Because the loop is addictive: idea → prompt → output → dopamine → flaw → prompt → more output → more flaws → more tokens.
And then, when you finally understand how many changes need to be made and how much each round costs, I can’t guarantee it, of course, but there is a very high chance you will be stunned as hell.
And then no developer will be able, or willing, to support it afterward.
Because Brandolini’s law (the Bullshit Asymmetry Principle) was, of course, originally about something slightly different, but it fits here 100%: “The amount of energy needed to refute bullshit is an order of magnitude bigger than to produce it.”
Generating is easy. Cleaning up, understanding and ownership are expensive.
A quick note: the leading models that work reasonably well (as reasonably as possible today) in unsupervised mode can cost around $25 per million generated tokens for the previous generation, or around $50 for the latest one. Plus a pile of overhead.

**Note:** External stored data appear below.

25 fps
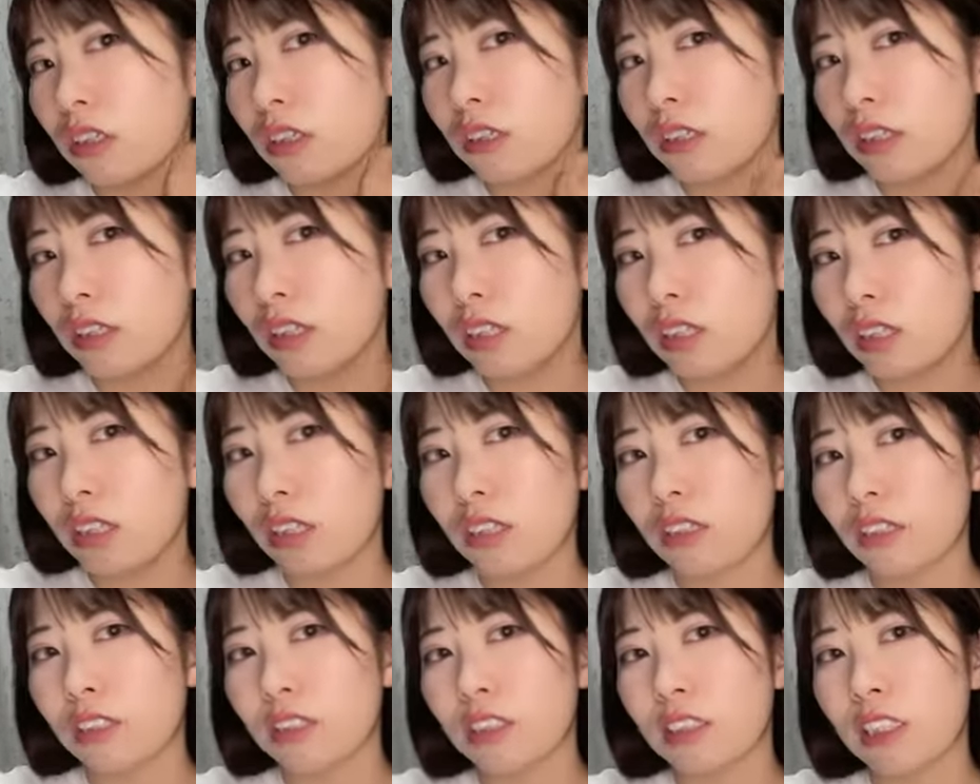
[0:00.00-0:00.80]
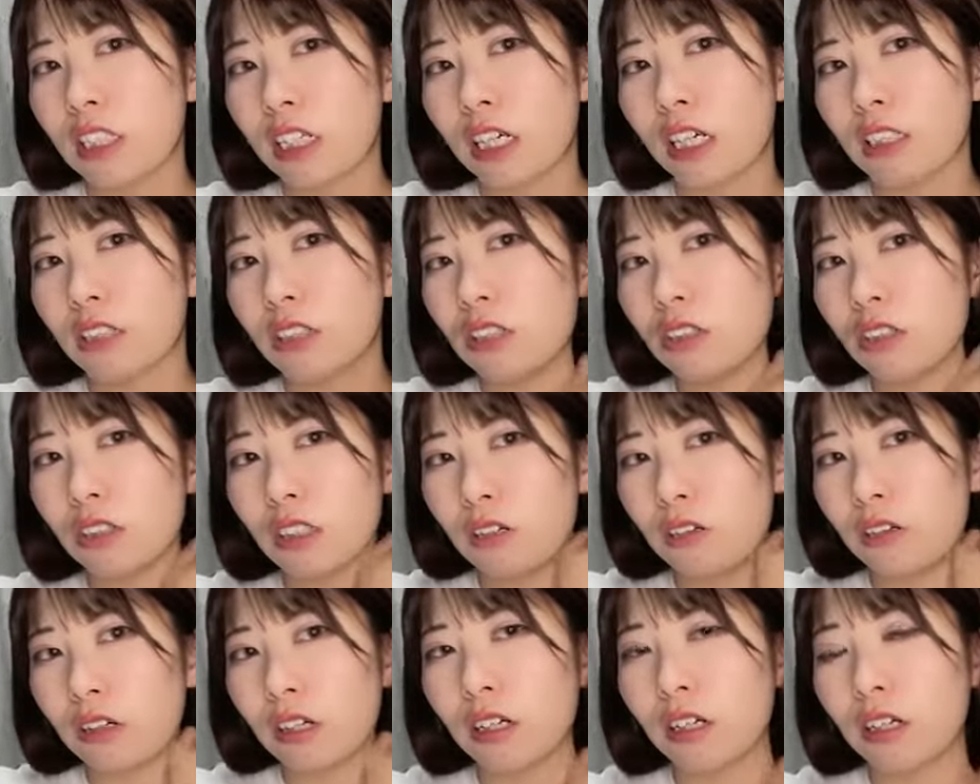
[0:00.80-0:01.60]
筋肉つながってる
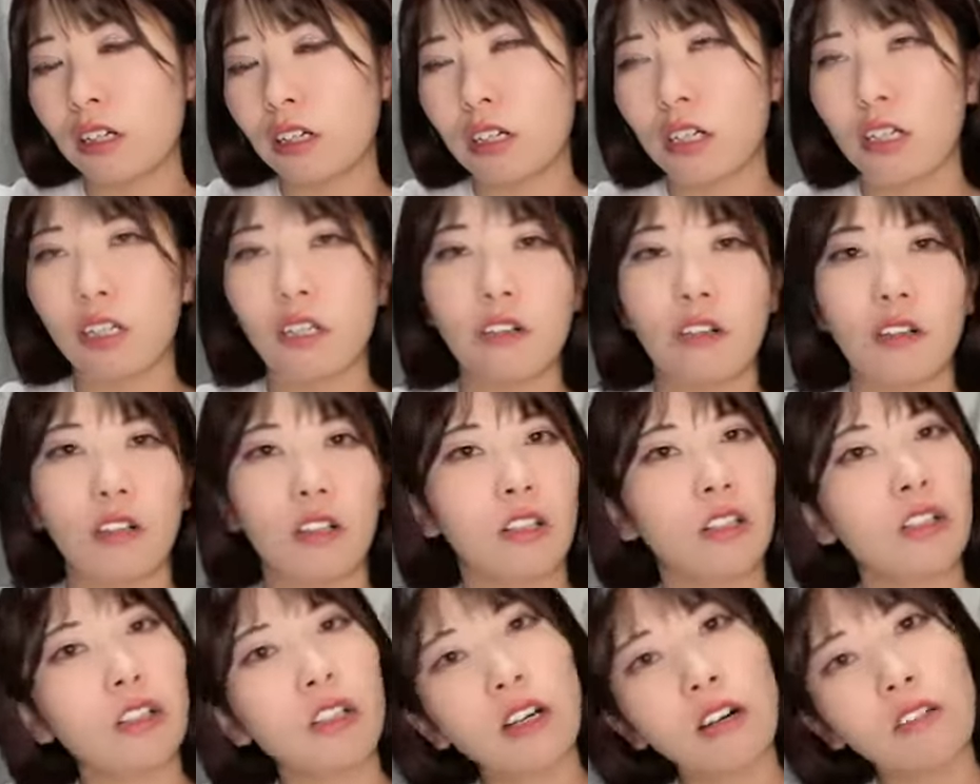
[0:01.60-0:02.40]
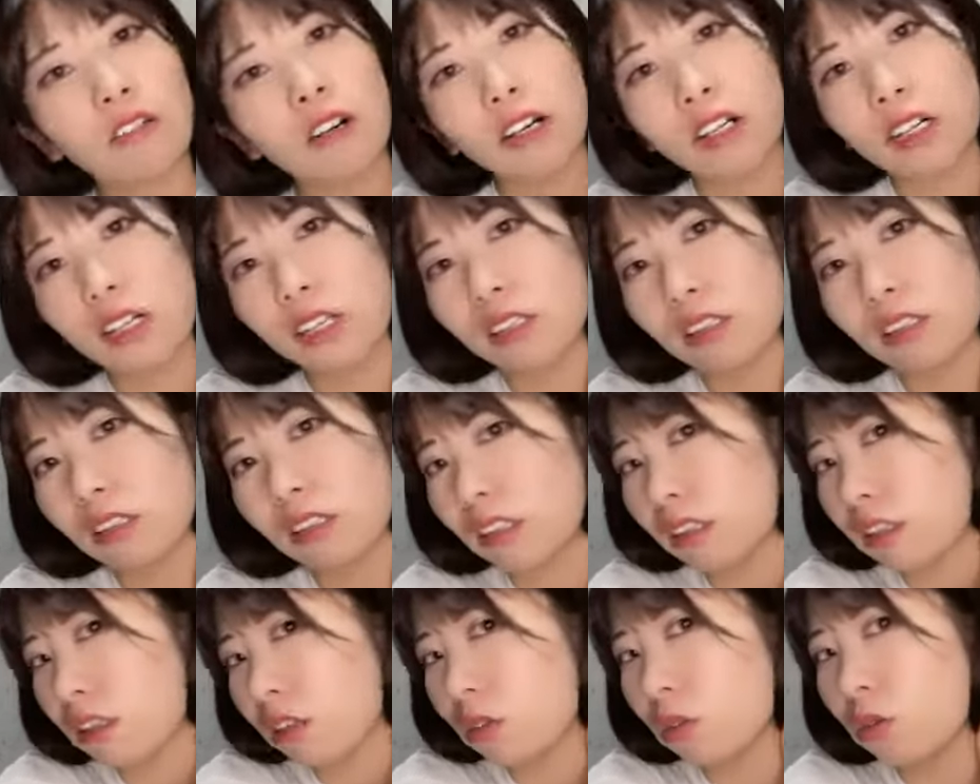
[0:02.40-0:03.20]
かからか分かん
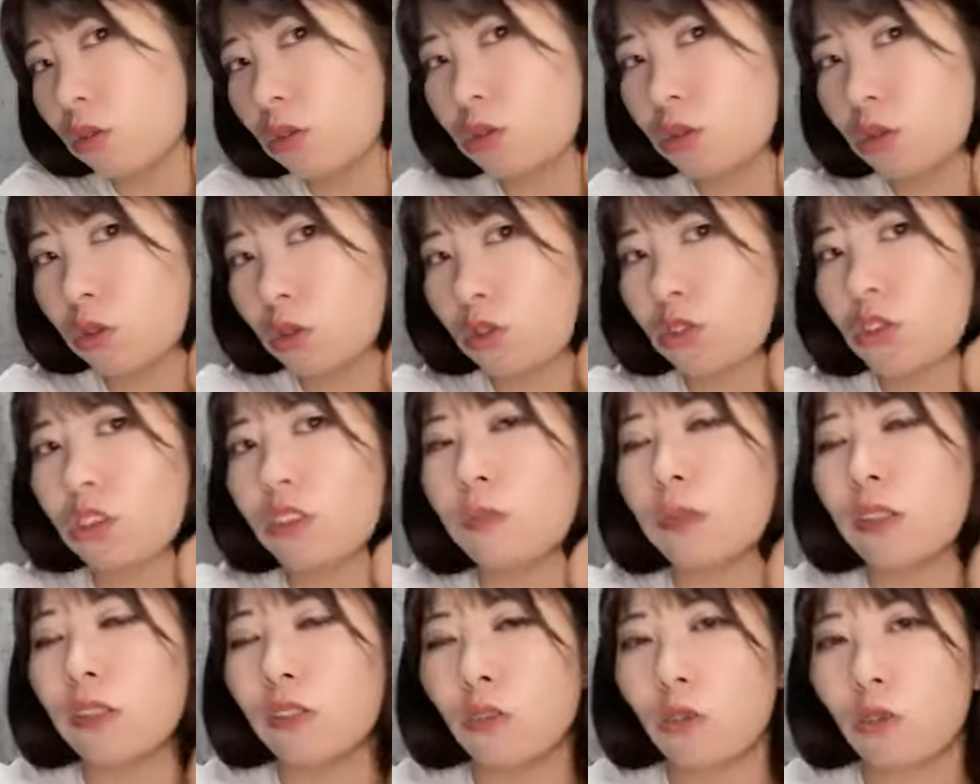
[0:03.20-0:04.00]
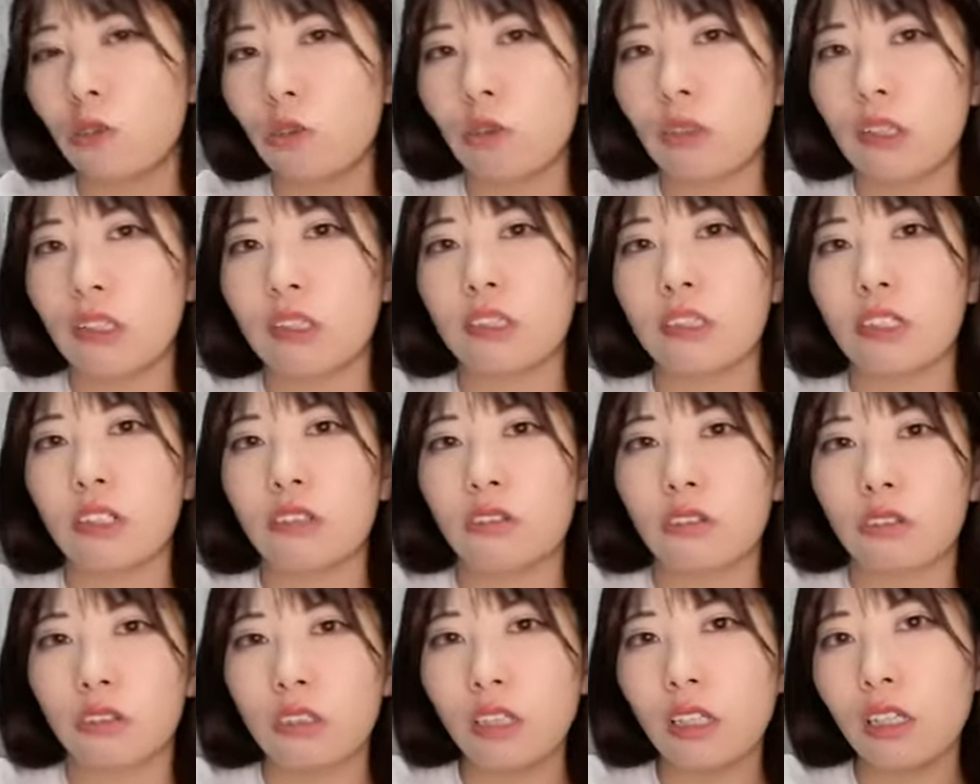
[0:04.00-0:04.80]
ないけどちょっと首の方が痛
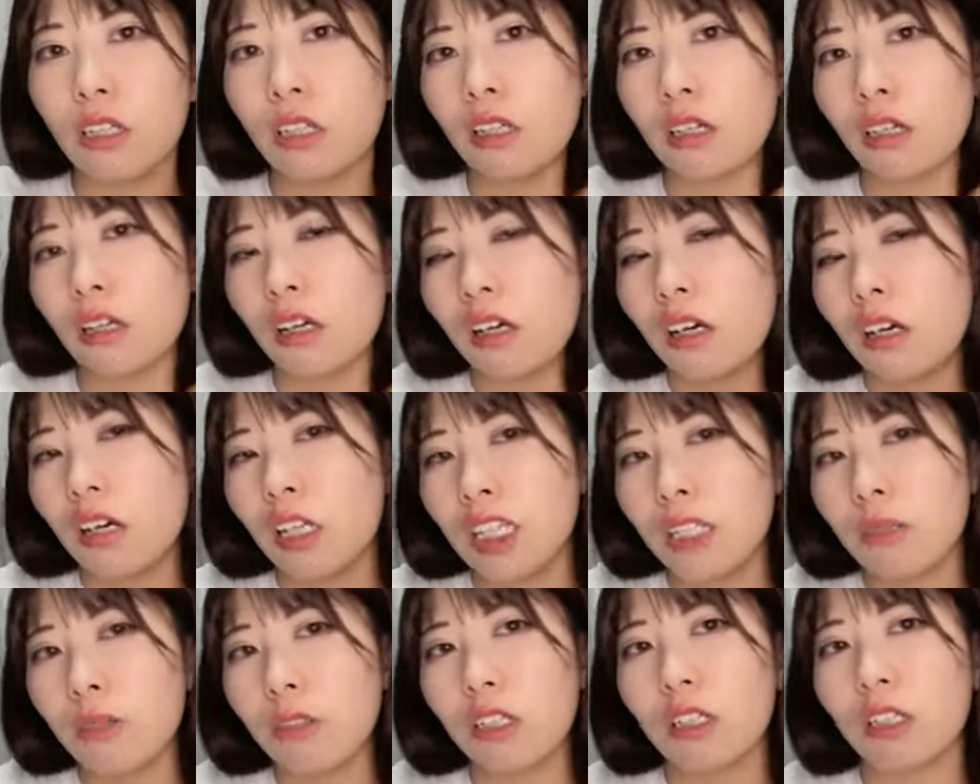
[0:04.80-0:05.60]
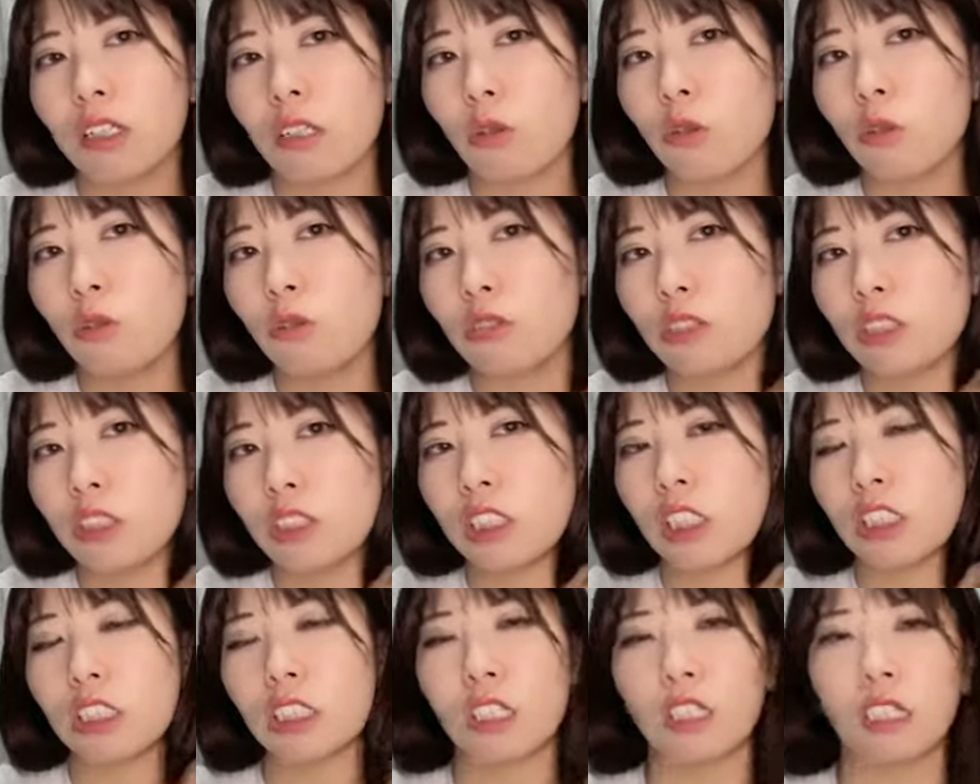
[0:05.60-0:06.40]
くてなんか放置し
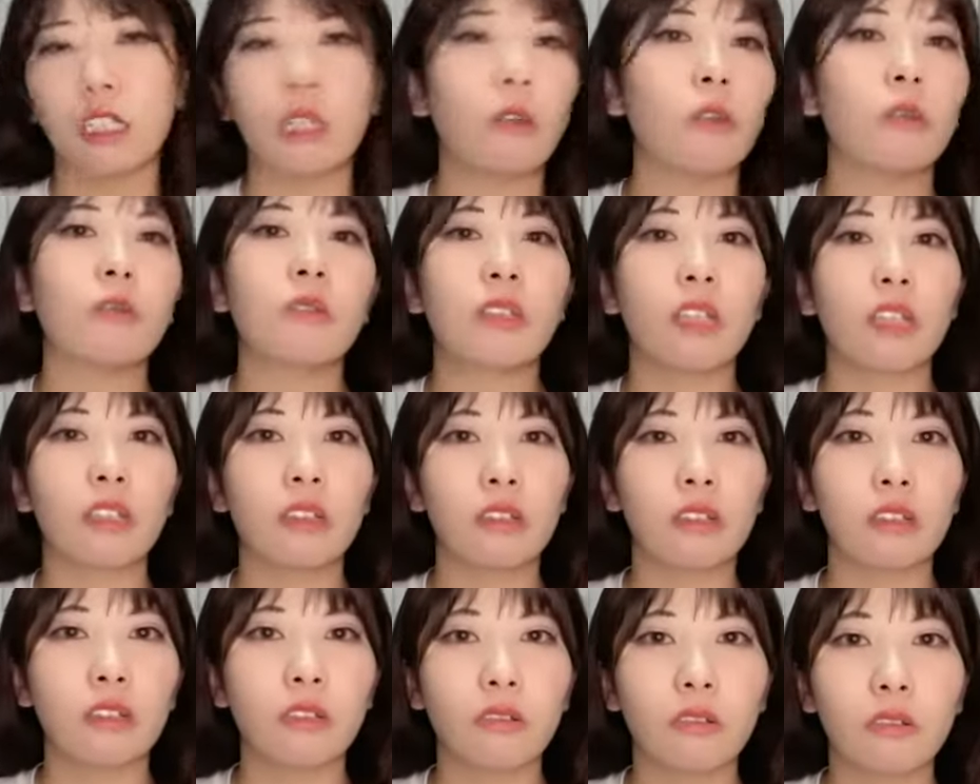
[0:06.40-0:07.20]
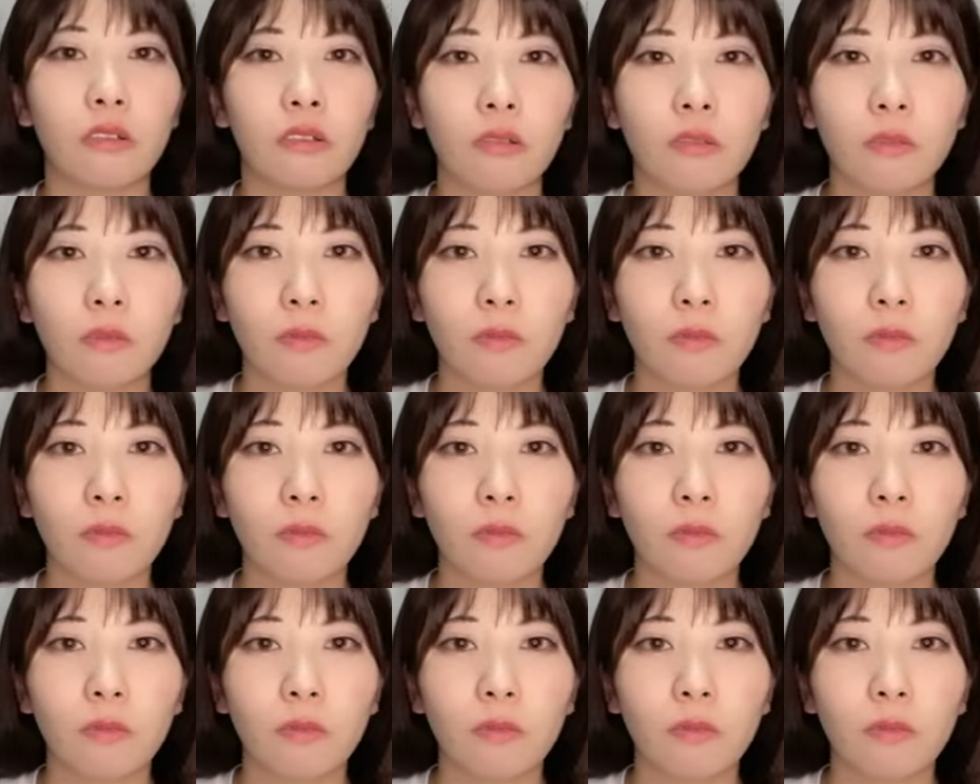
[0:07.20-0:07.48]
てたら治ったっていう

And 1 million tokens is VERY easy to burn through.
In one day, you can burn tens of millions if your eyes are glowing with enthusiasm.
So the most important question is not: “Can AI build my product?”. Increasingly, yes, maybe.
The real question is: “Who actually owns the thing once it exists?”
If you can’t fix even the simplest bug without spending X × $50, is it really your product? If nobody understands the architecture, is it really your product? If every improvement requires another round of token roulette, is it even a product?
If you were not able to build a team that feels like it is in the same boat with you, then how is this different from a casino? And in a casino, by the way, someone does win from time to time.